On second thoughts, she decided to stay in Ha Noi without their notice, where she could see her grandchildren easily without spending lots of time and money to travel. Her daughter or the daughter's husband were the only ones to visit her at the dome gate.
* * *
Early in winter, the sunshine became weaker and the wind turned a bit colder. In those days, in addition to picking up frangipani flowers, she also walked around in the Phuc Tan area to collect medicinal plants. After drying them, she would carry bags full of dried herbs to Lan Ong street and supply shops selling oriental medical products.
Seeing the old woman lead such an austere life with frugal food habits, the tea seller close to her temporary shelter asked her, "Why do you have to live such a life when you've got lots of money to spare?"
"For the sake of my little grandchildren, that's all."
"Why haven't your sons and daughters-in-law ever visited you during the whole past year?" The tea seller's voice showed her skepticism.
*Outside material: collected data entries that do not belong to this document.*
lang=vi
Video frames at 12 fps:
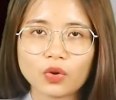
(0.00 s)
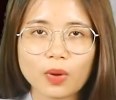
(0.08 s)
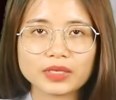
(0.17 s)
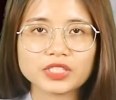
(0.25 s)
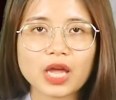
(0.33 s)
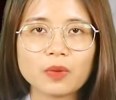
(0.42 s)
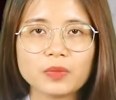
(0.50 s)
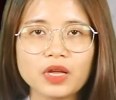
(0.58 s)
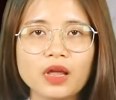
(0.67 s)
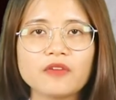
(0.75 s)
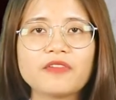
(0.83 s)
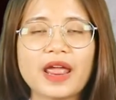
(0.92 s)
quan trọng,
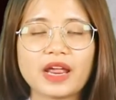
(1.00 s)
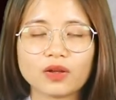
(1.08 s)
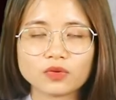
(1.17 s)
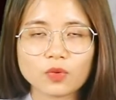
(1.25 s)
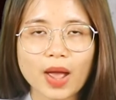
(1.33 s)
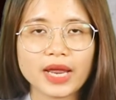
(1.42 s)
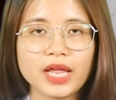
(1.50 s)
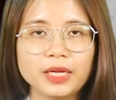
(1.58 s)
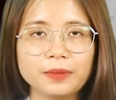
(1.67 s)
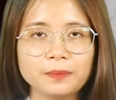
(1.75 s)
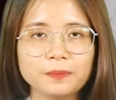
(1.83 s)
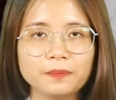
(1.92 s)
vẻ ngoại
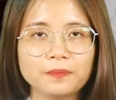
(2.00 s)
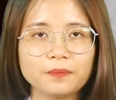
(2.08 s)
hình.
"I told them that I would live in the country, very far, far away from here, and that they should save their money for their kids' schooling rather than squander their hard-earned income on unnecessary travels," she said in anguish, trying to conceal their filial impiety.
* * *
Many years had passed. Every time I went to Ha Noi on business, I rode my bicycle along the streets of Ly Nam De and Phan Dinh Phung. As I did I remembered the tall and thin old woman with hoary hair under a coarse cloth turban carrying two big bamboo baskets full of bundles of medical herbs on the pavement, walking with unsteady steps.
I wondered: Did she pass away in her native village amidst the cries of her children and grandchildren? Or did she go one night as she slept soundly under the large dome gate at the street corner?
I was unable to see any familiar among vendors of those years so I could get some information about her.
Is a human life so easily forgettable, leaving behind no trace for today or tomorrow?